Try it »
Omit every picture and output the rest of the records exactly as they are.

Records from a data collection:
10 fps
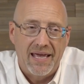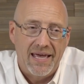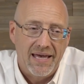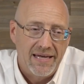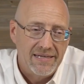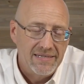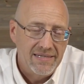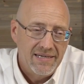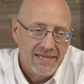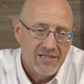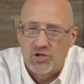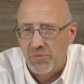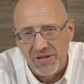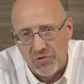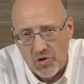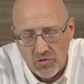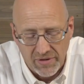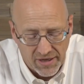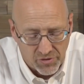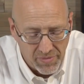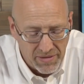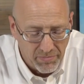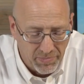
and it's going to be their own detriment.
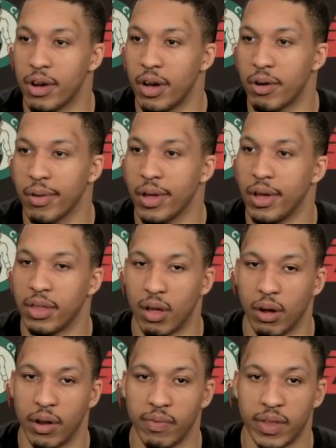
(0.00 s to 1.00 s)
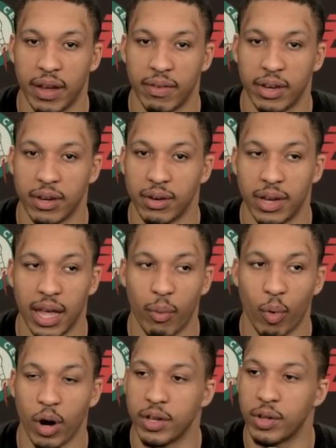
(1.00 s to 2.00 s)
You know, they they they
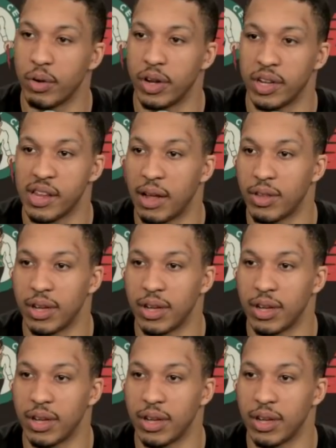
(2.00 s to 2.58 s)
worked throughout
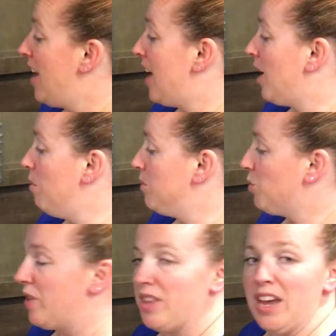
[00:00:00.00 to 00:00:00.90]
It
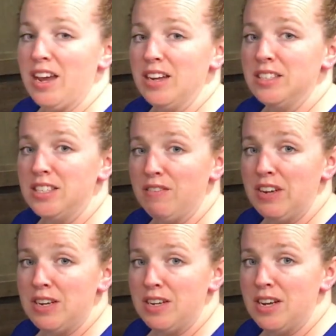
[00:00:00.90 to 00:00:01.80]
comes with a
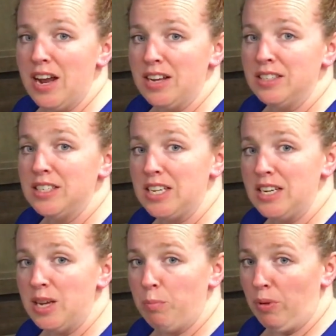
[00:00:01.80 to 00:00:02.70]
DVD and
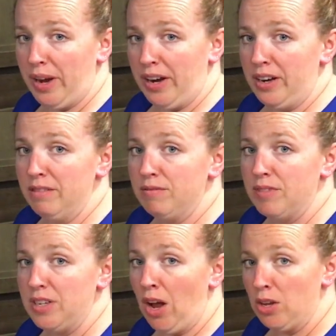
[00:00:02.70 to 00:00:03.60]
CD player,
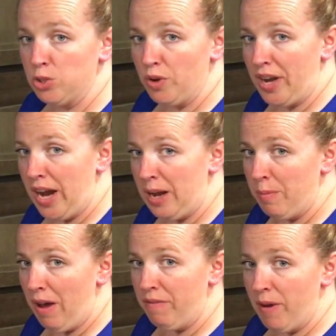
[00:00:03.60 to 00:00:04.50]
also an
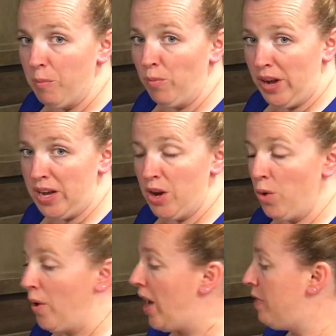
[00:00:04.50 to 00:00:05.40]
AM FM
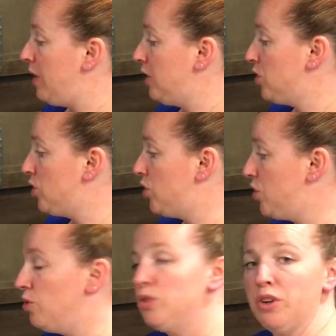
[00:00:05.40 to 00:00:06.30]
radio, and there's
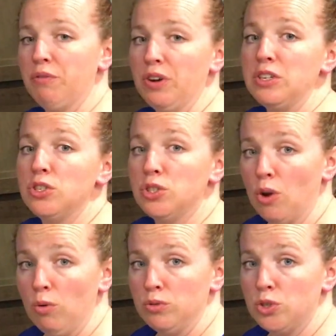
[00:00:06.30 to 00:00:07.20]
two different
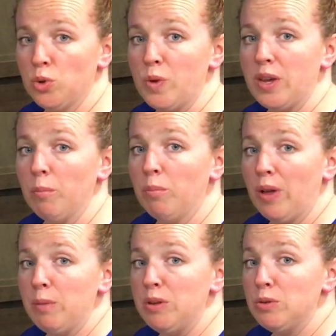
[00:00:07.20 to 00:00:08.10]
zones so we can
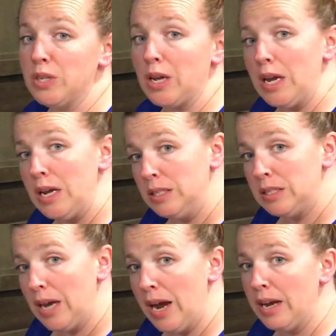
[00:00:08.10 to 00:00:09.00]
play music
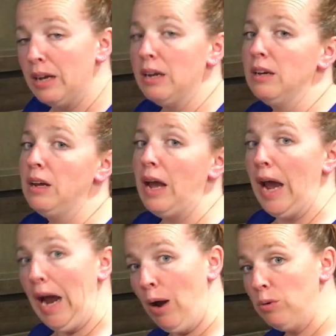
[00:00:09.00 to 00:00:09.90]
inside,
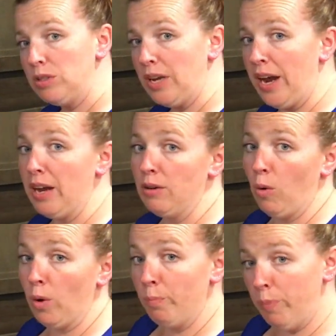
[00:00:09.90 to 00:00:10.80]
outside,
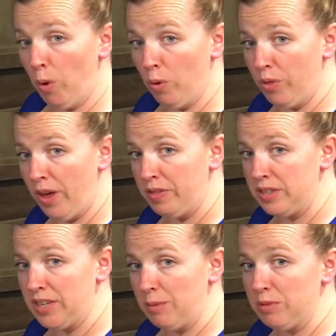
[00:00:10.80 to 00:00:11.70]
or both at the
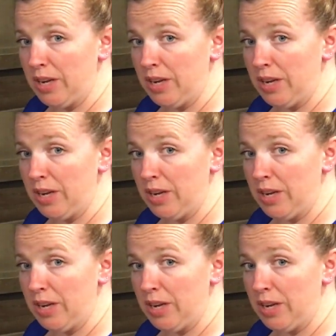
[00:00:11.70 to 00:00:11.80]
same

Finished task »
10 fps
and it's going to be their own detriment.
(0.00 s to 1.00 s)
(1.00 s to 2.00 s)
You know, they they they
(2.00 s to 2.58 s)
worked throughout
[00:00:00.00 to 00:00:00.90]
It
[00:00:00.90 to 00:00:01.80]
comes with a
[00:00:01.80 to 00:00:02.70]
DVD and
[00:00:02.70 to 00:00:03.60]
CD player,
[00:00:03.60 to 00:00:04.50]
also an
[00:00:04.50 to 00:00:05.40]
AM FM
[00:00:05.40 to 00:00:06.30]
radio, and there's
[00:00:06.30 to 00:00:07.20]
two different
[00:00:07.20 to 00:00:08.10]
zones so we can
[00:00:08.10 to 00:00:09.00]
play music
[00:00:09.00 to 00:00:09.90]
inside,
[00:00:09.90 to 00:00:10.80]
outside,
[00:00:10.80 to 00:00:11.70]
or both at the
[00:00:11.70 to 00:00:11.80]
same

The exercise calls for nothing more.